Vos sabes cómo son los hombres Isabel,
eso nunca va a cambiar, ellos sólo están: mi amor, mi vida, te bajo la luna y
las estrellas, hasta que consiguen lo que quieren y luego se largan. La pobre
guambra tiene las de perder, queda embarazada, ni ha terminado sus estudios y
luego naaadie le quiere”. Ese naaadie sonó con muchas ganas de que así
fuera. Sumando, de este modo, otro
ingrediente para el elíxir perfecto de la vejez.
La
otra señora la escuchaba con fervor, afirmaba con la cabeza, dándole la razón
en todo a su “gurú de la sabiduría criolla”. Yo solo escuchaba y me daba
vergüenza ajena. Pensaba: “Dios no
quiera que yo sea así de vieja”.
Como
si en el tiempo de ellas no hubiese pasado estas cosas. ¡Claro que pasaban!,
sino que las tapaban por miedo al “qué dirán”. He aquí en donde se origina la curuchupería.
Las mentiras piadosas.
No voy a negar la adrenalina que corría por mi joven cuerpo
quinceañero, cuando me pasaba la hora de permiso o le mentía a mi mamá para
hacer de la mía con mis amigos.
“Se
daño el carro de mi amigo y por eso llegamos a esta hora de la fiesta”.
“Se
quedó sin batería mi celular”. Y así unas cuantas más.
No
recuerdo haber recibido tanto sermón ni prejuicios de parte de mi mamá, aparte
de los “normales”. Me daba permisos y era muy abierta. Yo mentía poco para
salir.
Mi
abuela decía que cuando mientes y no haces daño a nadie, es una mentira piadosa
y eso no tiene nada de malo.
Habían cosas de las que mi mamá me cuidaba bastante, como de
ciertas fiestas en lugares desconocidos y de que me llevara con gente mucho más
grande que yo. En general no tuvo drama con más, y hoy estoy enormemente
agradecida con ella.
Las mamás, como todo, poco a poco han ido evolucionando y
confiando en sus hijos. Dejan de mentir
o mienten menos a los maridos estrictos y preocupados. Ambos han ido
poniéndole onda y comprenden que sus hijas tienen derecho a salir y
conocer la vida.
La mayoría de mis amigas me parece que padecieron más que yo. Sufrieron mucho con
los dichos y conceptos de sus padres en la cabeza, que prácticamente las
empujó a aferrarse a lo poco que
vivieran, y cuando despertaban ante algún evento inesperado, como la culminación
de un ciclo sufrieron mucho de desilusión. No digo que yo no haya sufrido,
habré sufrido y mucho, pero por otras situaciones.
Siempre
existirá el miedo a lo desconocido, a no saber cómo afrontar algo o a sufrir.

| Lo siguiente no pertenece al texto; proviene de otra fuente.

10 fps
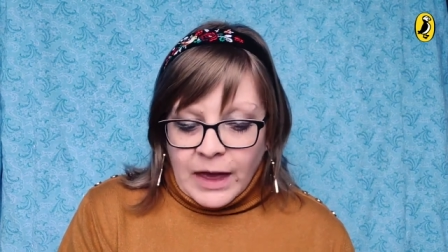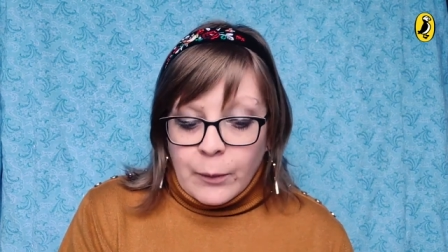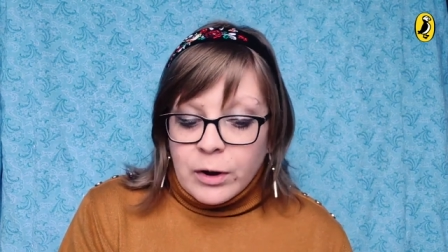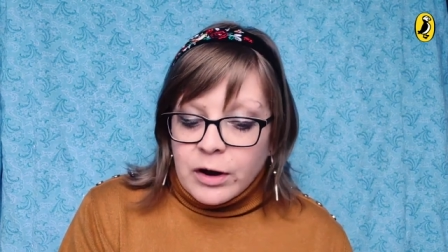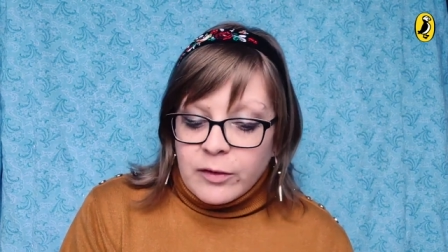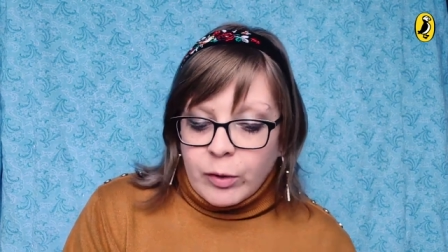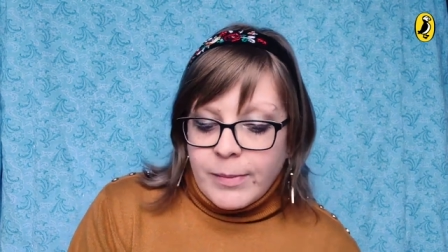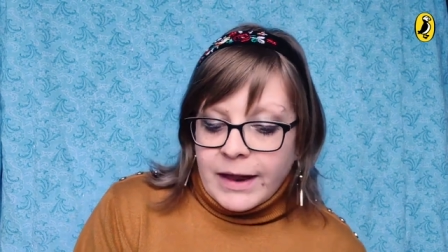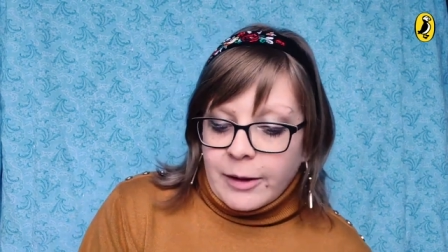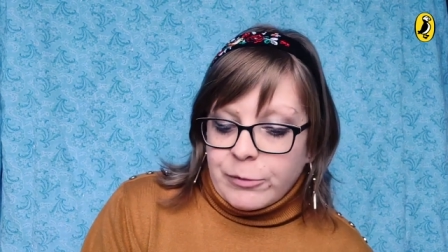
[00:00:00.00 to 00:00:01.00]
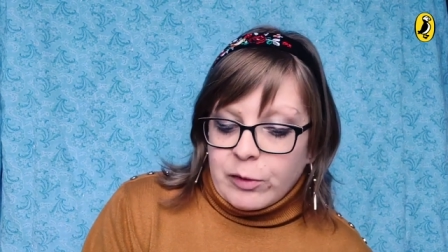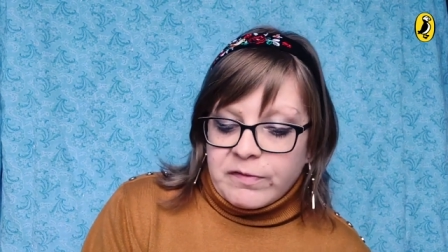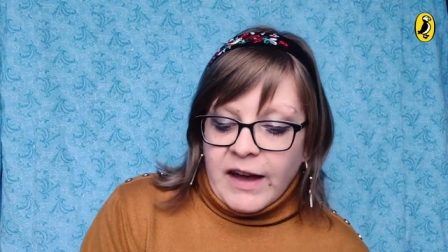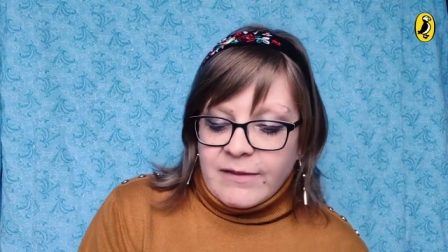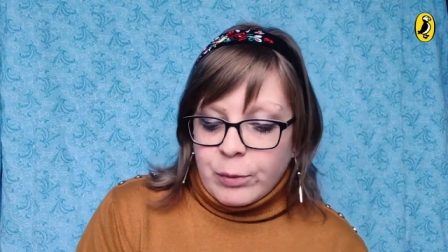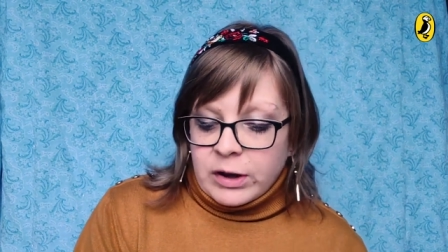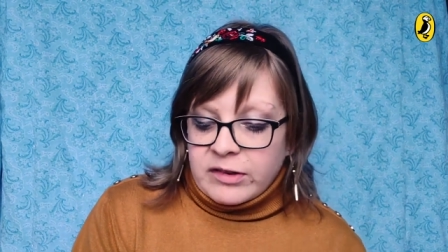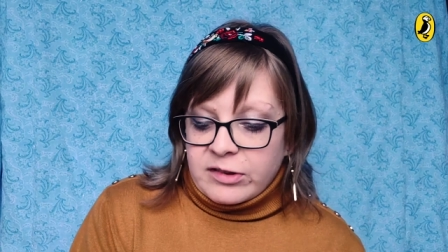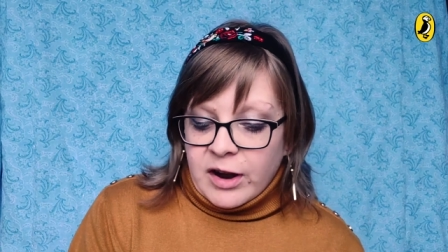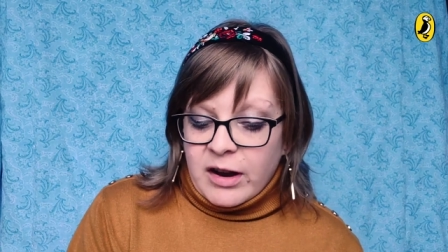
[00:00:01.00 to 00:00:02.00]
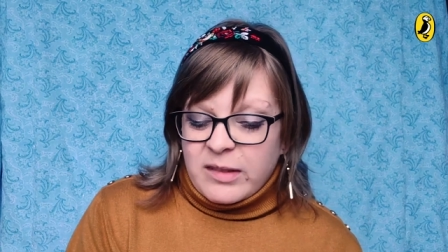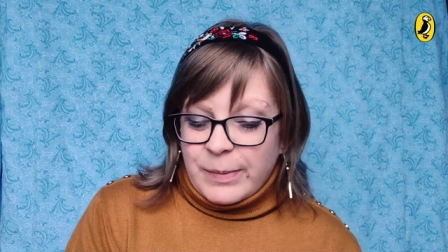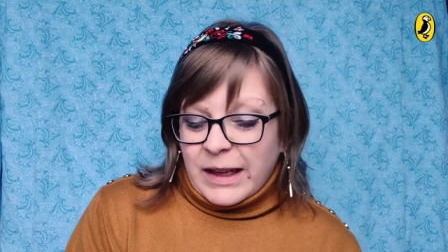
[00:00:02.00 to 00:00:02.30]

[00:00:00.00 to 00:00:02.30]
I wonder if we made up those five pointed stars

Miedo a equivocarse y meter la pata.
Pero
en conclusión: a más mentiras, menos confianza y así será más probable que no
se pueda controlar una situación o por lo menos intentar sobrellevarla. Sube el
pánico junto a la desesperación por resolver las cosas y salvarse de las
jóvenes garras de la conciencia, mejor conocida como culpa. Para que,
finalmente, el resultado sea cometer una estupidez. Estupidez de la que
se disfrutaba mucho, cabe destacar.
De la que nos salvamos.
Al
parecer, los que nacimos en los 80’ fuimos la generación de transición entre
todos estos pensamientos esquematizados y la apertura de mente, con todo lo que
esto implica: un análisis y encuentro con la percepción, aunque otra gran parte…

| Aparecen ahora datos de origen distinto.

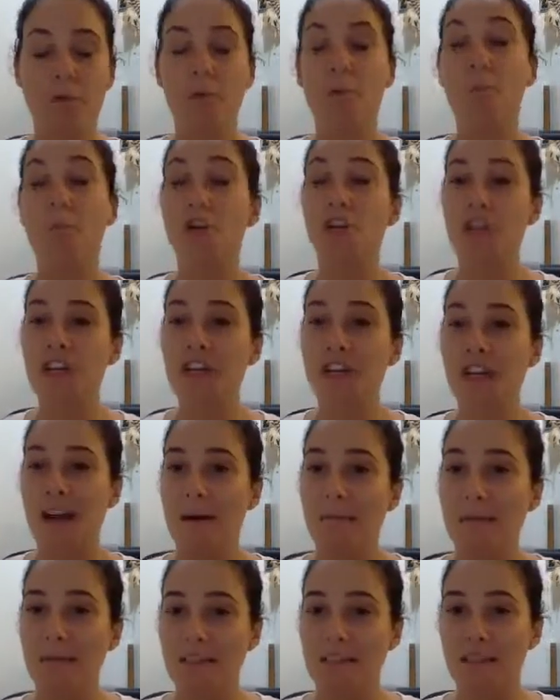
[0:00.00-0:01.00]
promotion in
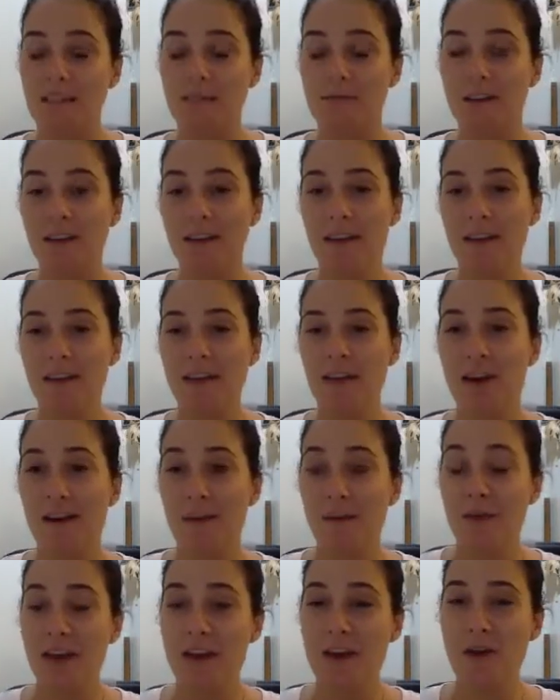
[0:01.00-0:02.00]
our business, right? That's kind
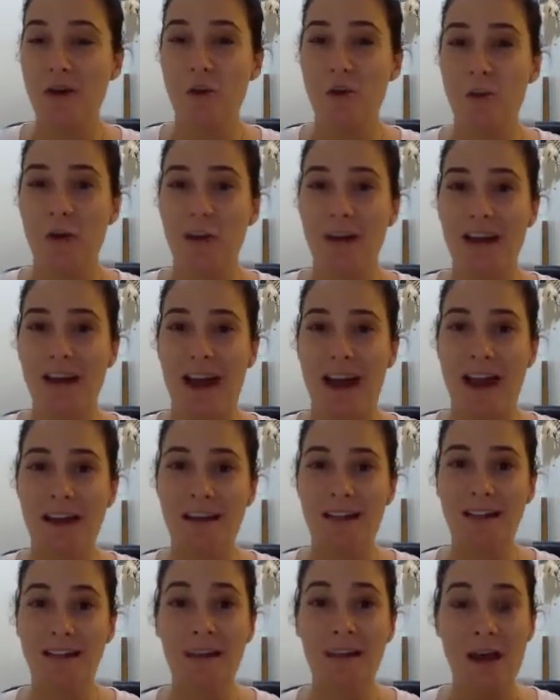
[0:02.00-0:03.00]
of where you all want to
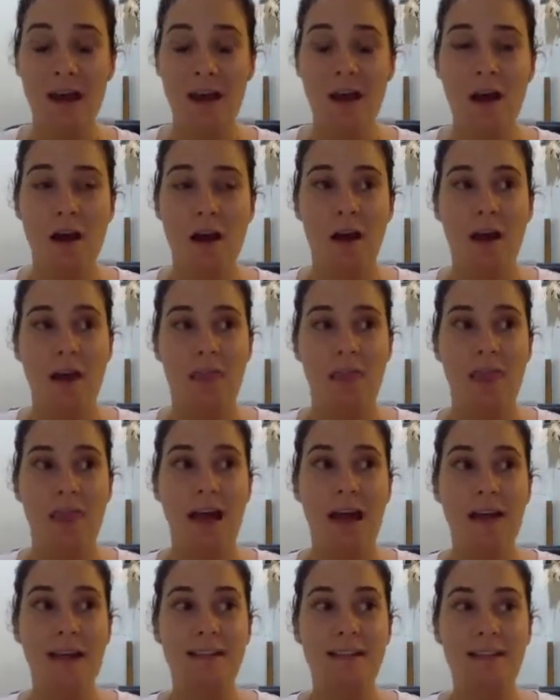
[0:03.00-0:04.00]
gain.
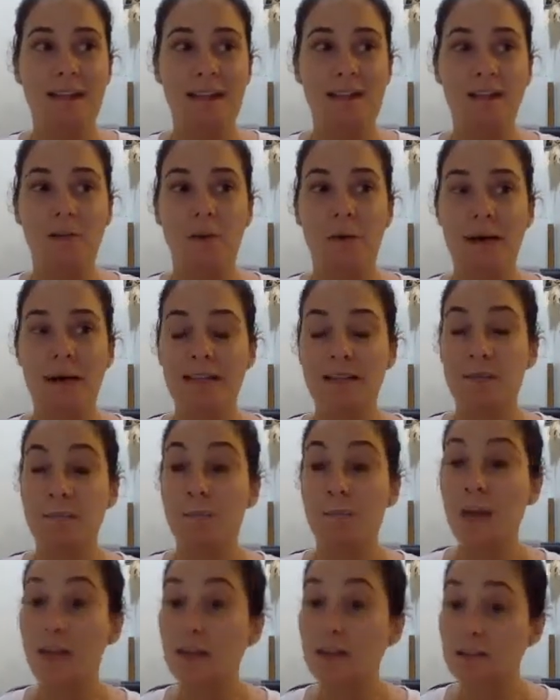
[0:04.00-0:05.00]
They say to us,
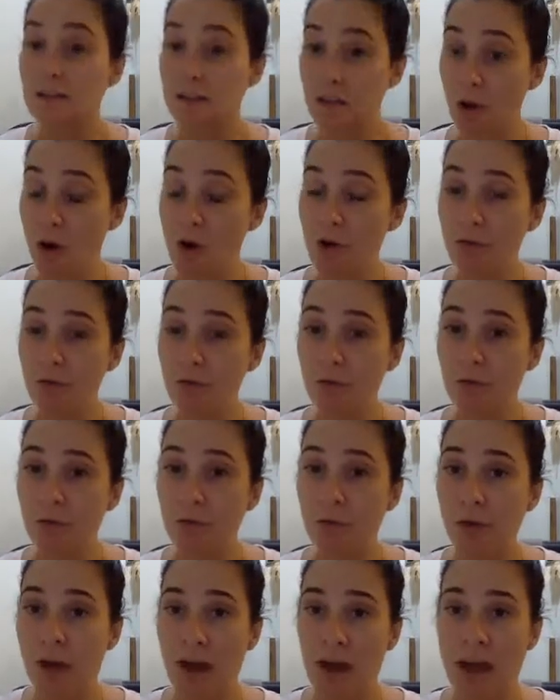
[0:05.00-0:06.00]
pick a song
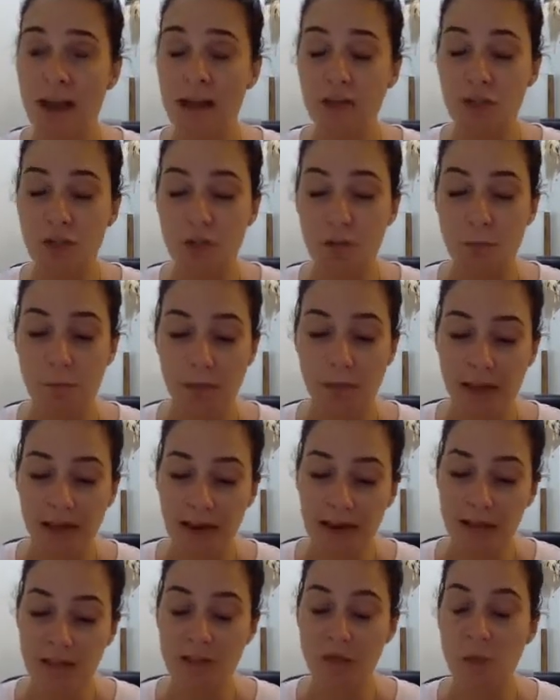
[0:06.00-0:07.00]
and you
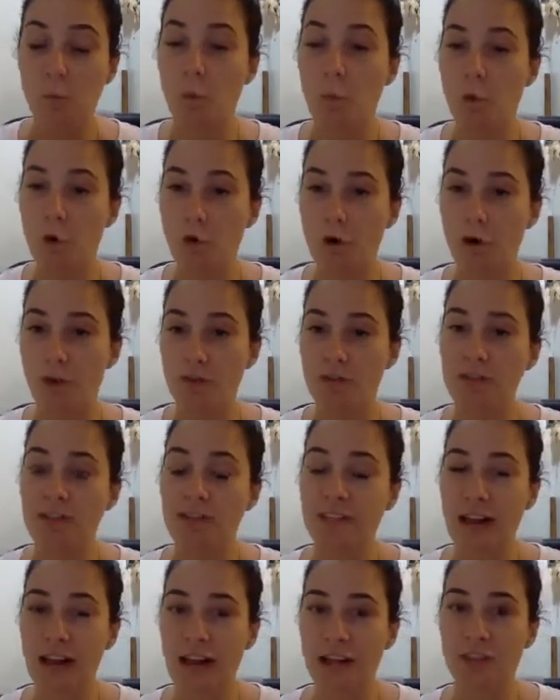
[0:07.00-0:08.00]
play it to walk on
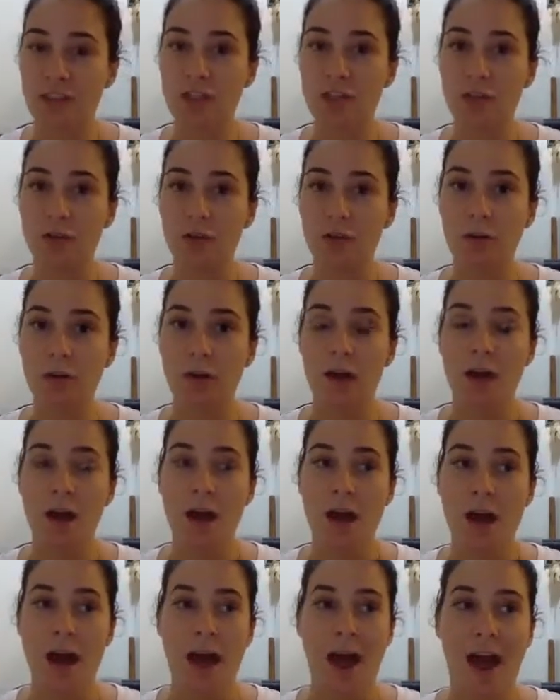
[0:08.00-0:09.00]
stage to.
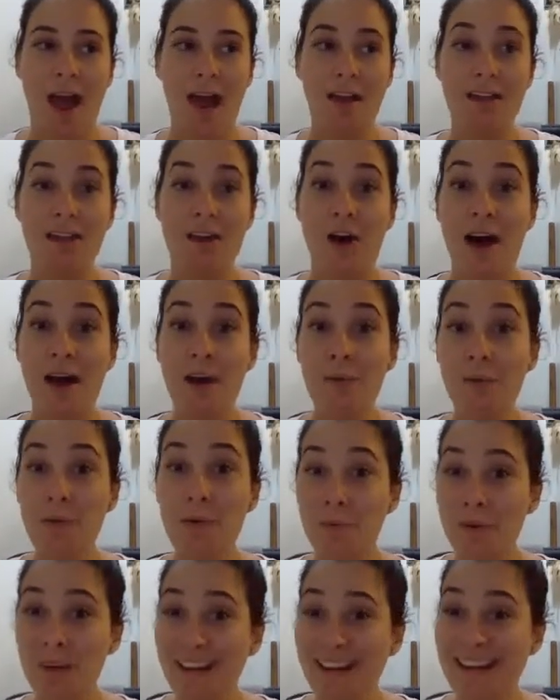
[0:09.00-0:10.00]
And I
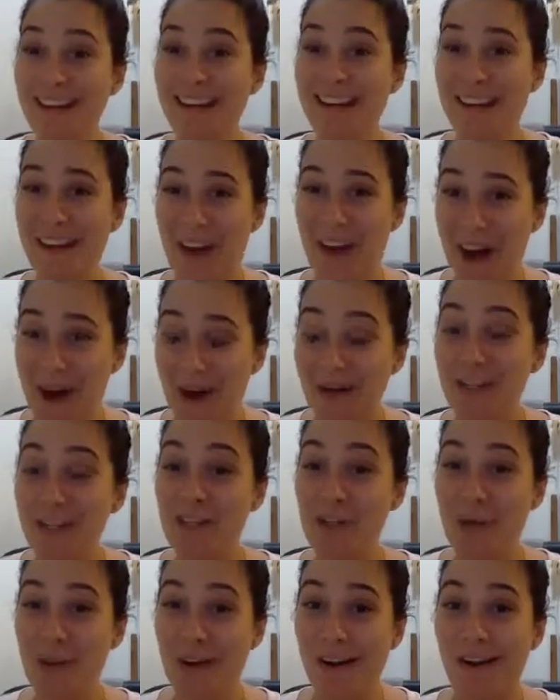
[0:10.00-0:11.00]
would really
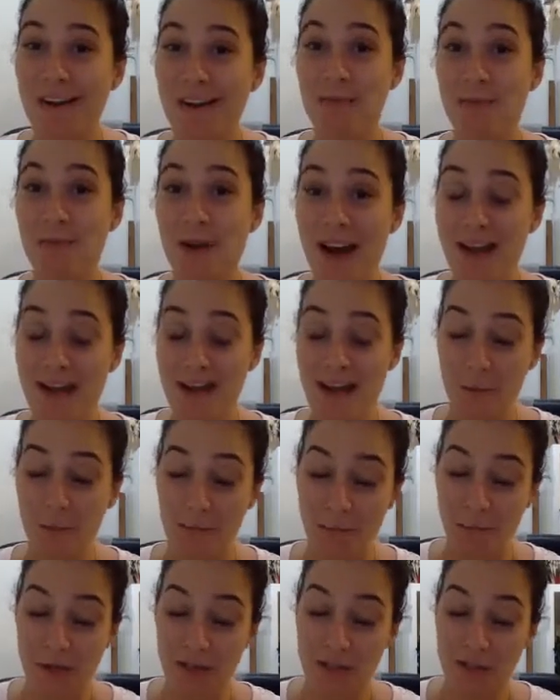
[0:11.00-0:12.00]
encourage you guys right now,
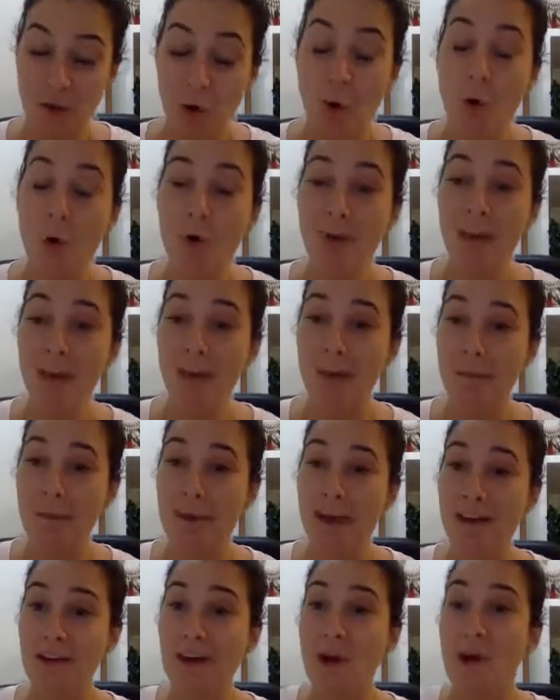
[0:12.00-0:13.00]
when we're talking
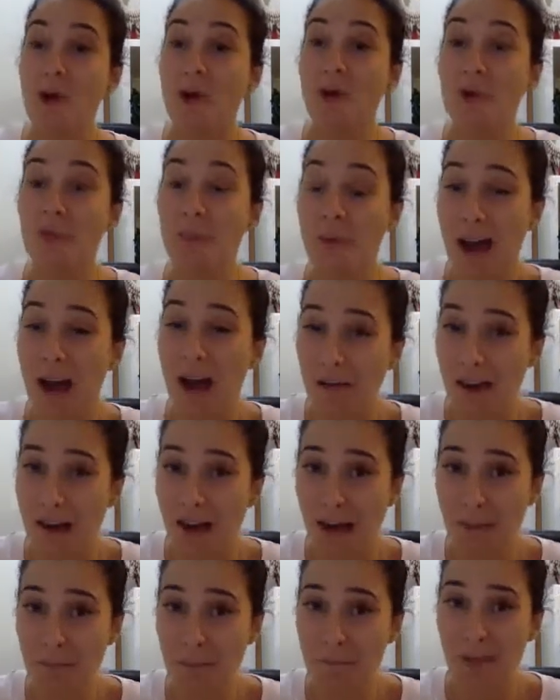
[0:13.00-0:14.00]
about know your
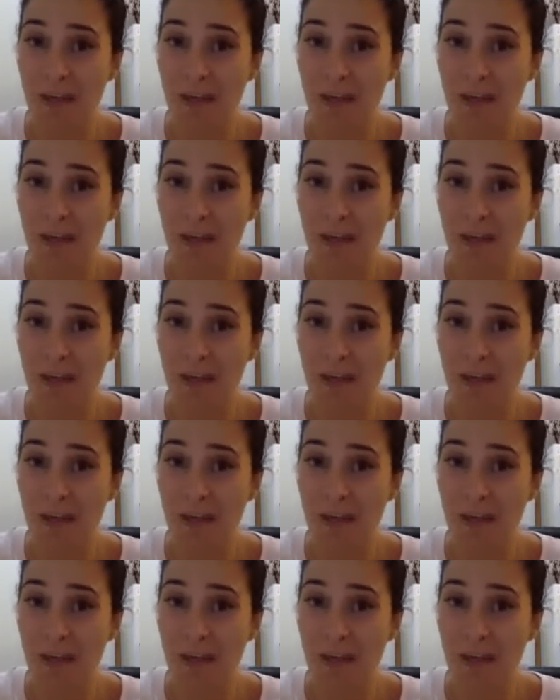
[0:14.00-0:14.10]
outcome,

de esnobismo. Todavía es una lucha, pero nosotros estuvimos en medio de
este cambio.
Si el río suena, piedras trae.
Ahora
no se puede ni pensar en la frase: “Si el rio suena, piedras trae”.
Hoy
en Cuenca, los ríos ya están contaminados y las piedras son piedras dependiendo
del lado que se mire.
La
mayoría habla lo que se le ocurre. Cada uno quiere sobresalir por encima del
otro, haciendo tributo a la clásica novelería cuencana, que es natural
en sociedades pequeñas como la nuestra.
La
gente hace tremendas cosas y comete errores, cualquiera que haya sido su
crianza o educación. El ser humano no sería humano, si no lacerara al otro. Y
en esto algunos se llevan un importante premio.
Así que crecí y fui aprendiendo, de una manera un poco traumática
por la carga psicológica que significaba
todo eso, pero de la que finalmente río al recordar.
La curuchupería
parece haber muerto en la generación de hoy en día, pero mantiene un resonar intenso.
Las
características de las personas y de los tiempos que nos marcan. Si llegaran a
faltar, simplemente dejaríamos de ser cuencanos.